The best STL is probably python imo but even that doesn't support a proper heap/priority queue inplementation. For data structures specifically I think java/kotlin has the best STL. All of this ignoring .NET or apple platforms.
I generally agree with what you are saying. Although I wouldn’t hold out Maven as a paragon. I used to make my living untangling pom.xml files. I don’t think anybody is feeding their family helping people with go.mod messes — although I wish somebody would do that for kubernetes.
Yup!

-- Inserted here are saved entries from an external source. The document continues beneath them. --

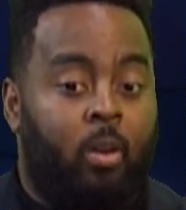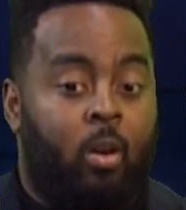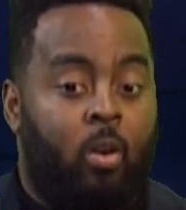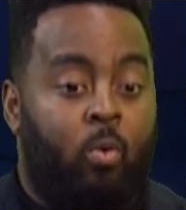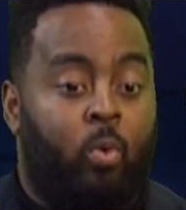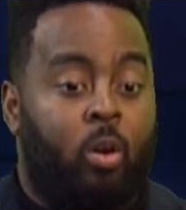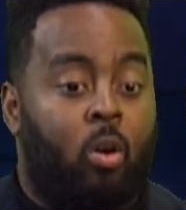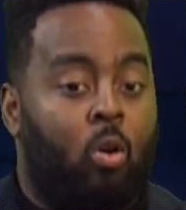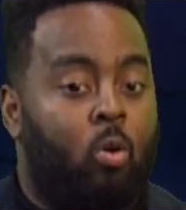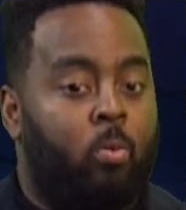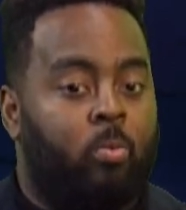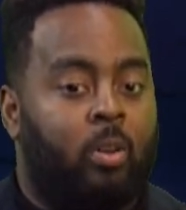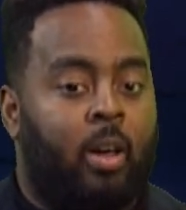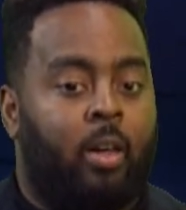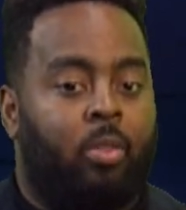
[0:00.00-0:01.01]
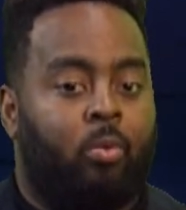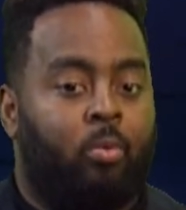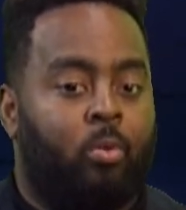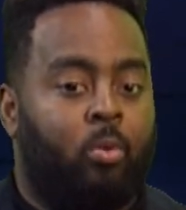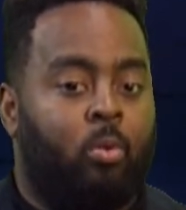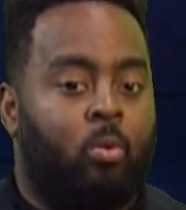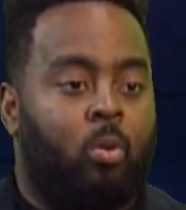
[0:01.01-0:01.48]
we hope that
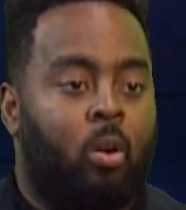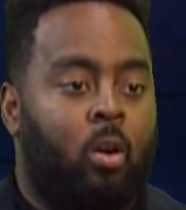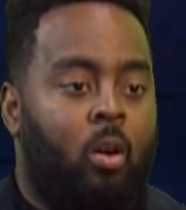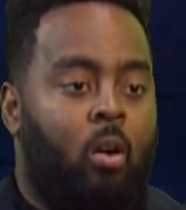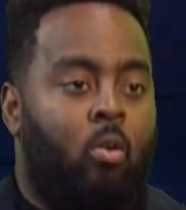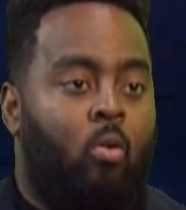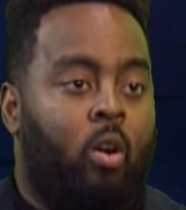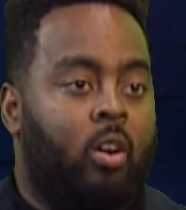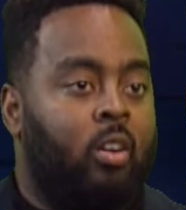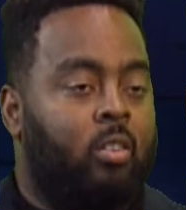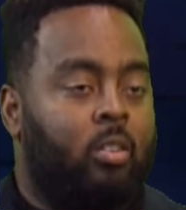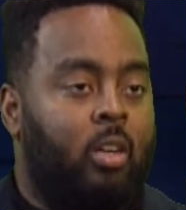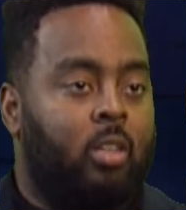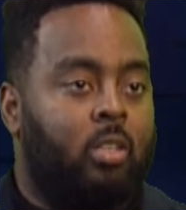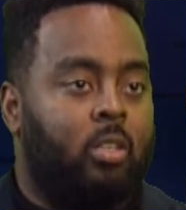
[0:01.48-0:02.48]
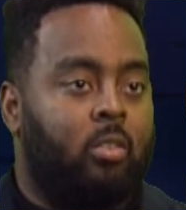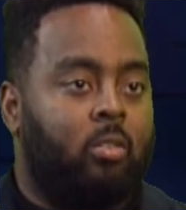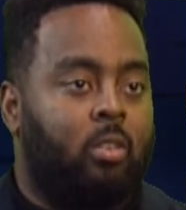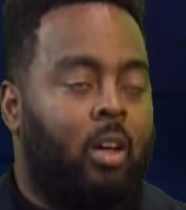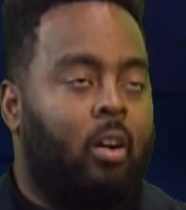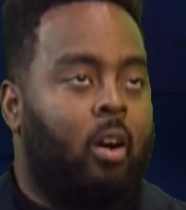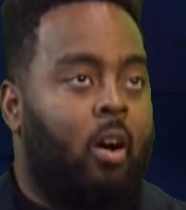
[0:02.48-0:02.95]
through
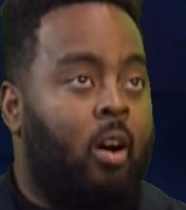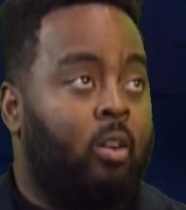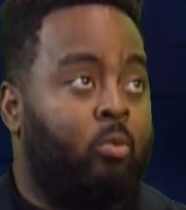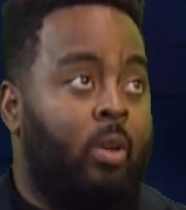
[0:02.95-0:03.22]
organizations like ours,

Lots of good stuff in the go/x libraries, happy map.Keys is graduating.
Also totally agreed on maven not being an ideal, or even lovable dependency management system, but trust me that there are absolutely people spending too much time wrangling go.mod files, especially in open source where go.mod files cross repo boundaries (and thus consolidated test automation).
I typically do a bunch of git reset --hard's as I iterate on my find -exec to run the golang cli commands for module upgrades (for whenever rennovate fails). I like how it's much easier to experiment with over maven (maybe I just didn't know maven well enough), but it's still definitely a headache.
There is also https://github.com/hashicorp/go-set which includes HashSet and TreeSet implementations for types with custom hashing functions, and orderable data respectively.
FWIW, I think versions of java from the last 5ish years feel both "newer" and "more refined" than go.
But I do think go and java are very comparable languages. To me, go's advantage over java is more about use-case; go is the clear choice for little cli tools, because it's pretty far off the beaten path to coax java to start up quickly enough for this. This is the sweet spot for go, IMO.
As someone who isn't super proficient in Java I usually find Java daunting to get started with full of buckets of "meta" issues like in my other comment.
What JVM do I use? Does it matter?
Does it matter what version I install, what if I have to install/manage multiple versions?
If I want to write a web service can I use vanilla Java stdlib or do I have to use Spring or some framework? If I use Spring, do I have to get into the weeds of dependency injection and other complexity to actually get my app off the ground?
With Go, none of those questions exist. I install the latest Go, create a main.go file, I use net/http and I'm off to the races.
Besides what neonsunset points out for .NET world, where alongside C#, we get the pleasure to enjoy F#, VB and C++/CLI, it is relatively easy for Java.
When one doesn't know, just like with Go, one picks up the reference implementation => OpenJDK.
For basic stuff, the standard library also has you covered in the jdk.httpserver module.
By the way, where is the Swing equivalent on Go's standard library?
I agree with Go being simpler, but modern Java and Spring Boot is also fine. Backend programmers are spoiled with riches nowadays with all the completely workable options we have.
I have extremely good productivity when using Go. Once your project exceeds 100 lines it is usually even better than python. And yes, I am aware that Rustians did a survey where Rust was crowned as the most efficient language but in my reality (which may differ from yours) Go is simply the best tool for most tasks.
Why is that? Well, for me there are 3 reasosns:
1. The language is extremely simple. If you know 20% of C you are already a Go expert.
2. The core libraries are extremly well thought.
3. Batteries are included. The toolchain and the core libraries alone can do 90% of what most people will ever need.